WindowLab is an X window manager for Unix-like systems. It is based on aewm and retains that window manager's small and lightweight nature. In many aspects, WindowLab has looked to the Amiga's user interface for inspiration without cloning it completely. Its top-level menu bar is accessed by a right click as on the Amiga and it follows Fitts's law of usability in that once the mouse enters the menu area it is constrained there in both the horizontal and vertical directions. Unlike on the Amiga, the menu bar is not controlled by applications; it is a global launcher menu which is populated by a dot file in the user's home directory containing a list of menu titles and commands.

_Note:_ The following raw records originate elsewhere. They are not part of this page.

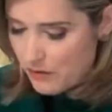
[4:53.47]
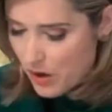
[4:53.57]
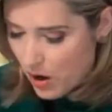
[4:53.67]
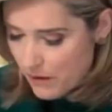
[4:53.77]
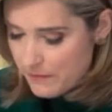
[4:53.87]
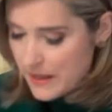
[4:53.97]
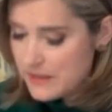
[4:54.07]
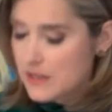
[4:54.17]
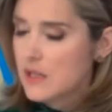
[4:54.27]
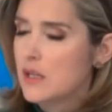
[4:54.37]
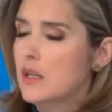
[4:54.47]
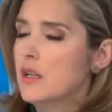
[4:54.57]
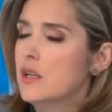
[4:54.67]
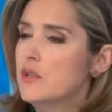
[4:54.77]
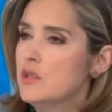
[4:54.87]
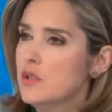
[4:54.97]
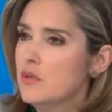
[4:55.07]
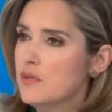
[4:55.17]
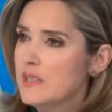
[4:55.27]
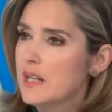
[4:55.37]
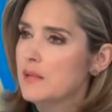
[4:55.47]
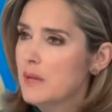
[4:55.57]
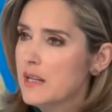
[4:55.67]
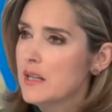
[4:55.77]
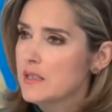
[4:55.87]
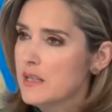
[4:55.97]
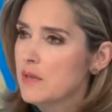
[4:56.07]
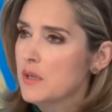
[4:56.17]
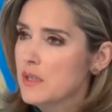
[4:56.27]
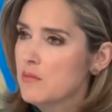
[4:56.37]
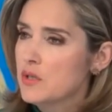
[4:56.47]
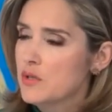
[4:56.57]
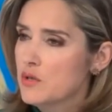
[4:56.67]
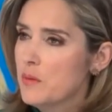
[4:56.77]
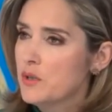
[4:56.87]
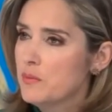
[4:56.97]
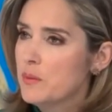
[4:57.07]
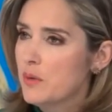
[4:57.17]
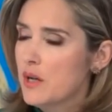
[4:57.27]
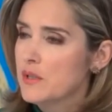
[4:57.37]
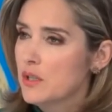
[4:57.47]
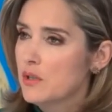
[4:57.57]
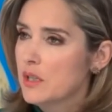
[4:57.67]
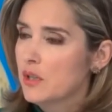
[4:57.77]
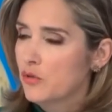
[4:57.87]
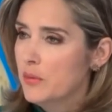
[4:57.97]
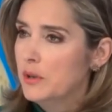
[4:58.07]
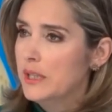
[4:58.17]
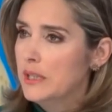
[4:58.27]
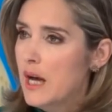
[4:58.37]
of office. Do you stand by that statement that Mr. Trump could be prosecuted and criminallyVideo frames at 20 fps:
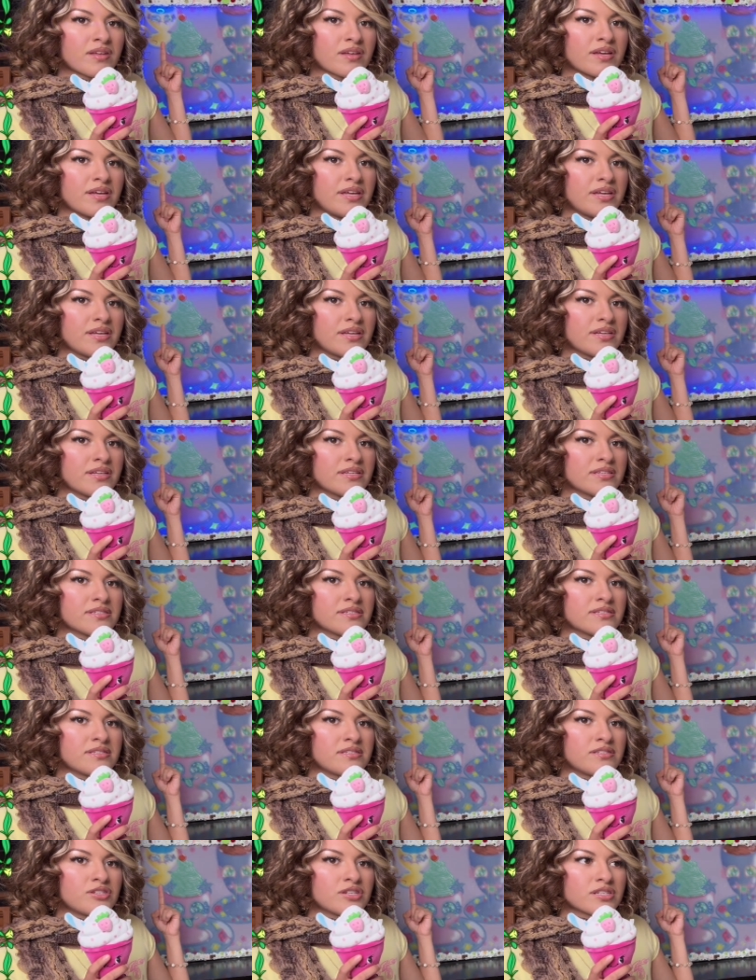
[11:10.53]

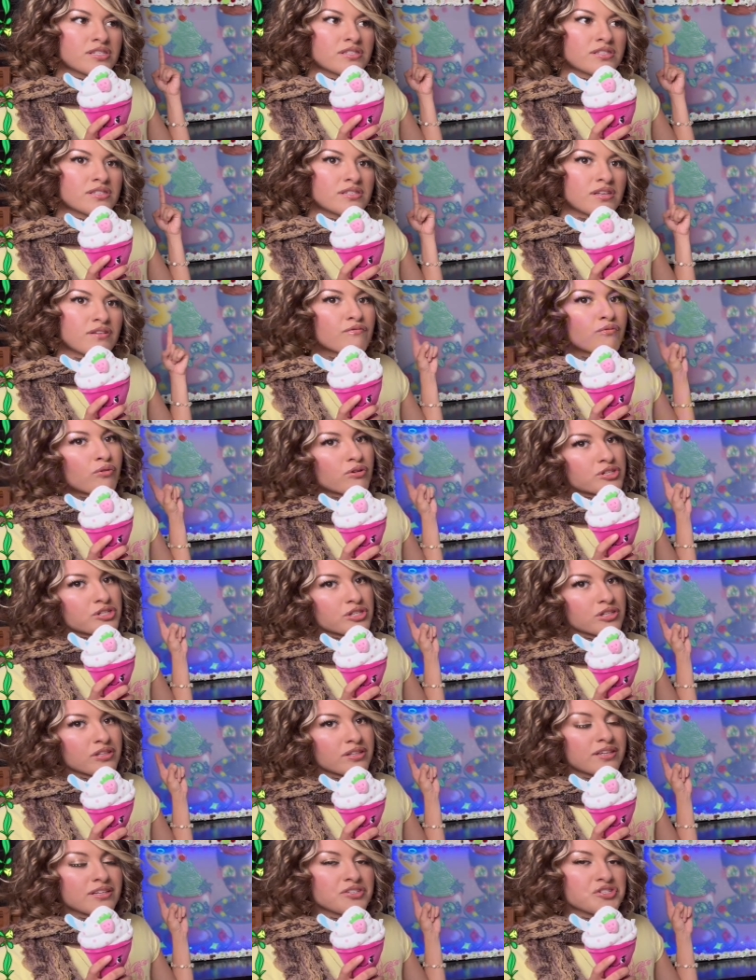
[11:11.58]
is just
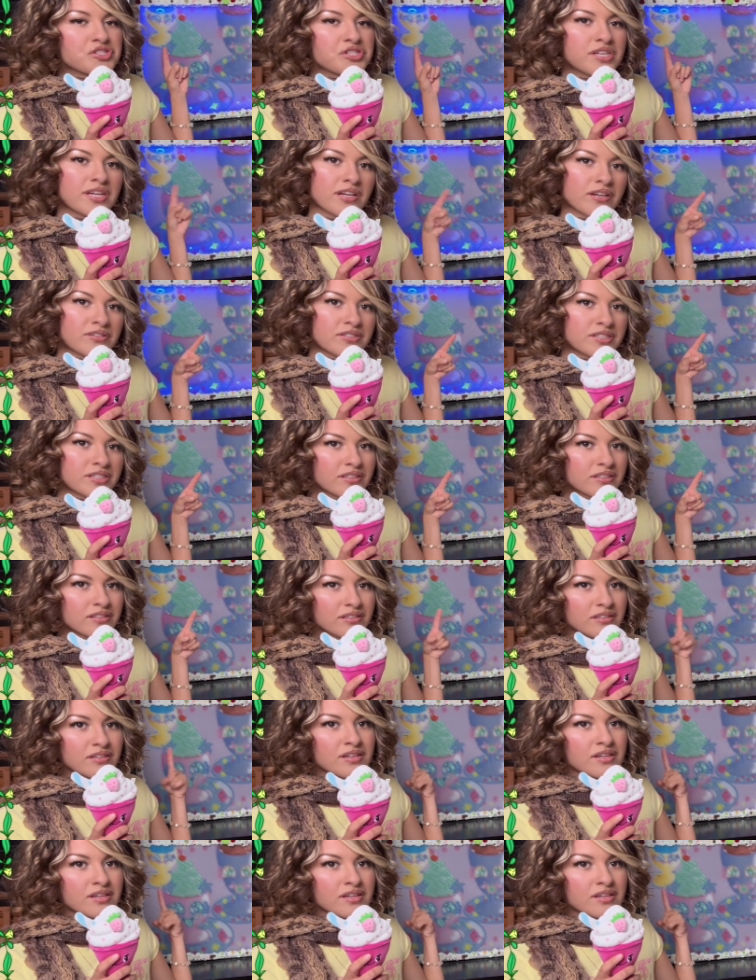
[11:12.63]
unfortunately just here to,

WindowLab follows a click-to-focus but not raise-on-focus policy - when a window is clicked it gets focus, but it is not redrawn to obscure other windows. This allows one, for example, to switch to a terminal to enter commands while keeping documentation visible in a web browser. A compositing window manager will allow this also, with a transparent terminal layered above the browser window, but WindowLab's solution is far less demanding of system resources. A window can be brought to the front in a number of ways; by clicking on a window's title in the taskbar, clicking on the center title bar widget, by cycling through windows with the Alt+Tab key combination, or by double clicking anywhere in the title bar. Open windows may also be cycled by clicking & dragging in the taskbar area. The developer states that many users find this faster than Mac OS X's Exposé feature.

An unusual trait of WindowLab is that a window's entire title bar is constrained to the screen; a window can't be partially dragged out of the display area except toward the screen bottom. This keeps the title bar widgets always accessible, and also mimics the Amiga's sliding "screens" functionality. A window may be resized from any edge by holding down the alt key and dragging from either the window's interior (to enlarge) or exterior (to shrink). WindowLab has simplified task switching and app launching and no clock/calendar, status indicators or theming engine (although fonts and colors can be changed via command line options).